▶ _Supplied records_
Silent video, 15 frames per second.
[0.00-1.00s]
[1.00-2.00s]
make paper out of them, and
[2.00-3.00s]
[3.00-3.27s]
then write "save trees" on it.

--

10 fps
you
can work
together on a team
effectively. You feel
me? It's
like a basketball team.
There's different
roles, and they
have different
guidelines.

---

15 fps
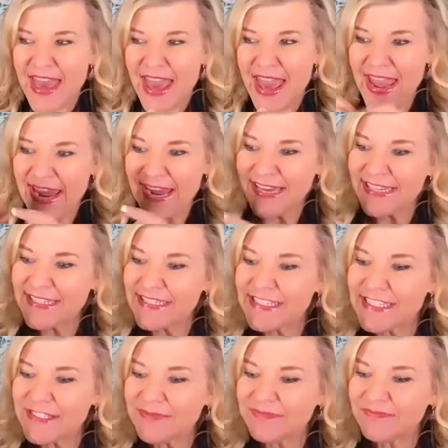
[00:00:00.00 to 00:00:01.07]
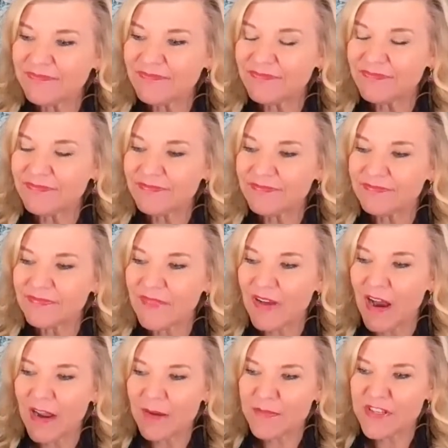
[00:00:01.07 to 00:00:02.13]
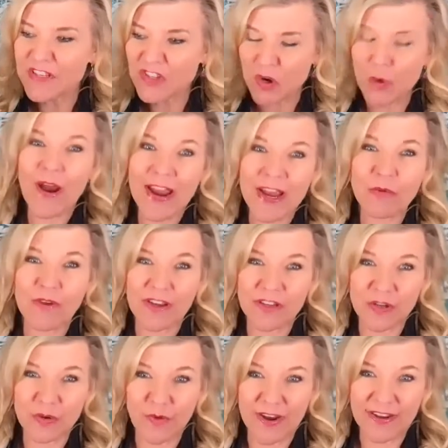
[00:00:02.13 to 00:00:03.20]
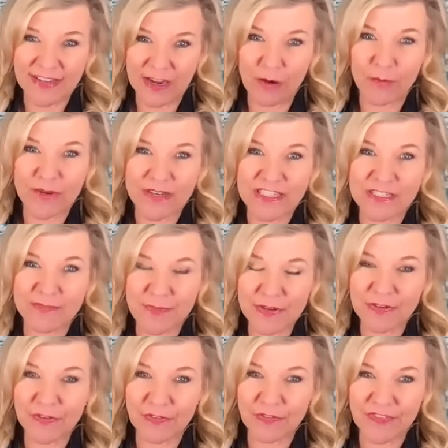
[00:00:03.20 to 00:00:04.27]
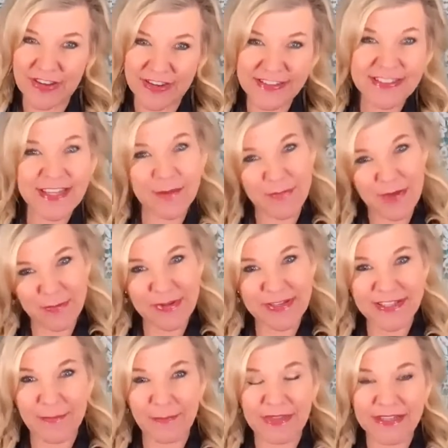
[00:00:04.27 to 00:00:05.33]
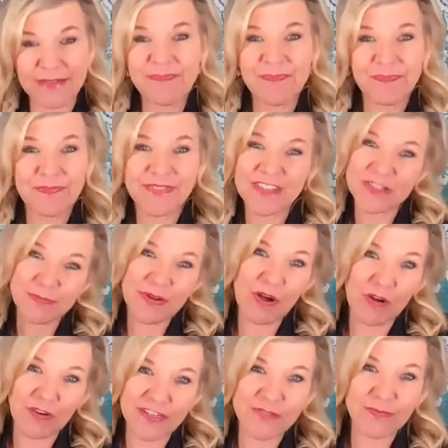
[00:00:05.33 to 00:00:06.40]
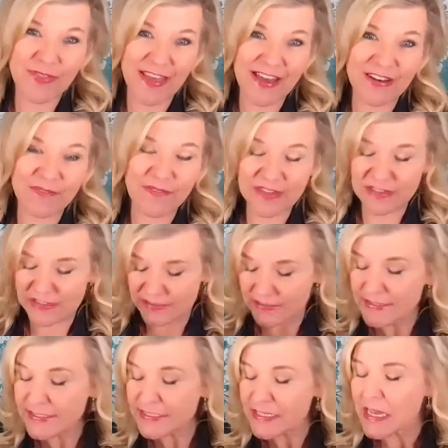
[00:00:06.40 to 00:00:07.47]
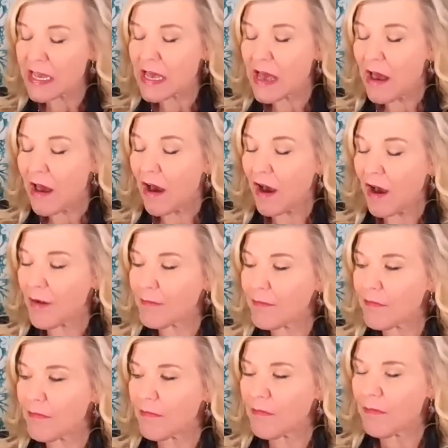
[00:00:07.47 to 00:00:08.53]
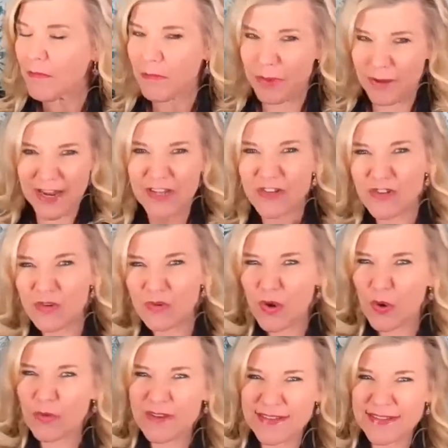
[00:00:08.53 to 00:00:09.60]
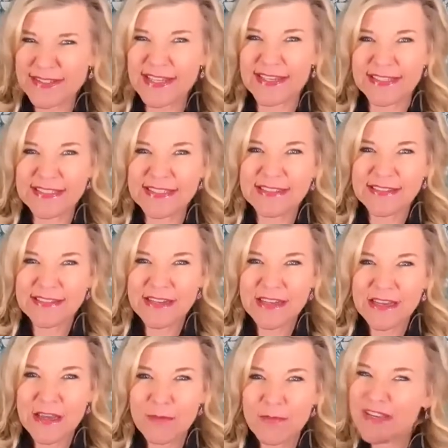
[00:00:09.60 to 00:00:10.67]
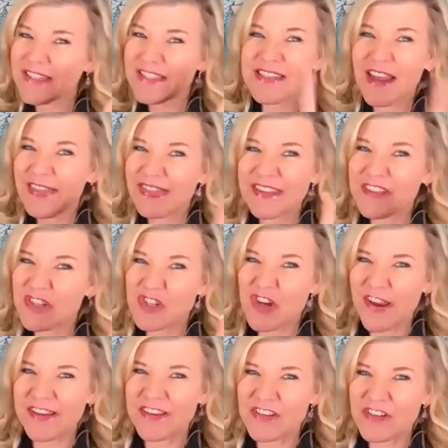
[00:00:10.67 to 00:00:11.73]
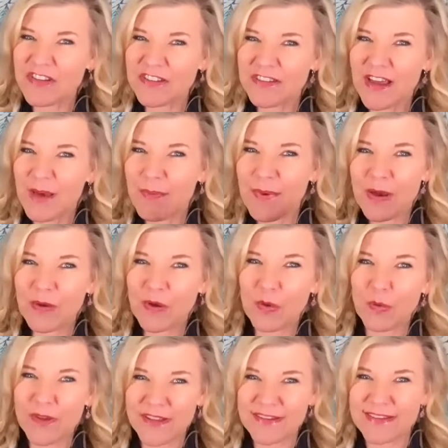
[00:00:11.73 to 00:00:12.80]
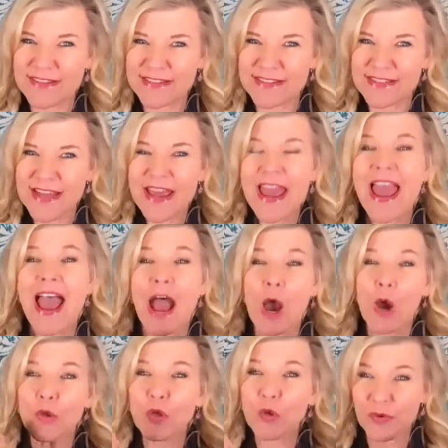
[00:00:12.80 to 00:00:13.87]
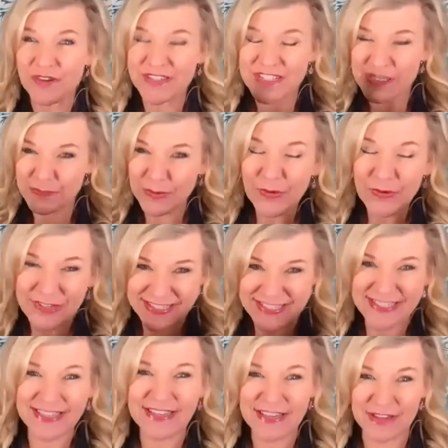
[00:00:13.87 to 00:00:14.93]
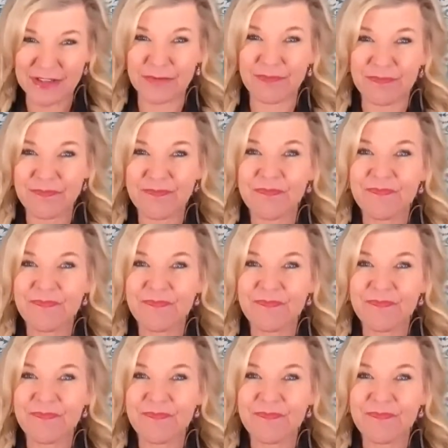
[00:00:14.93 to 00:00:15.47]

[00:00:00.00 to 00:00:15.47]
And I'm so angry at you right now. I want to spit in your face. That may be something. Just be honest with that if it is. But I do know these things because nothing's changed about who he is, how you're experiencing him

▶ _Your goal_
Above are some records. Reproduce the lines from the one with "[00:00:06.40 to 00:00:07.47]" down to the one with "[00:00:14.93 to 00:00:15.47]", keeping both, and leave every picture out.

▶ _Exercise solution_
[00:00:06.40 to 00:00:07.47]
[00:00:07.47 to 00:00:08.53]
[00:00:08.53 to 00:00:09.60]
[00:00:09.60 to 00:00:10.67]
[00:00:10.67 to 00:00:11.73]
[00:00:11.73 to 00:00:12.80]
[00:00:12.80 to 00:00:13.87]
[00:00:13.87 to 00:00:14.93]
[00:00:14.93 to 00:00:15.47]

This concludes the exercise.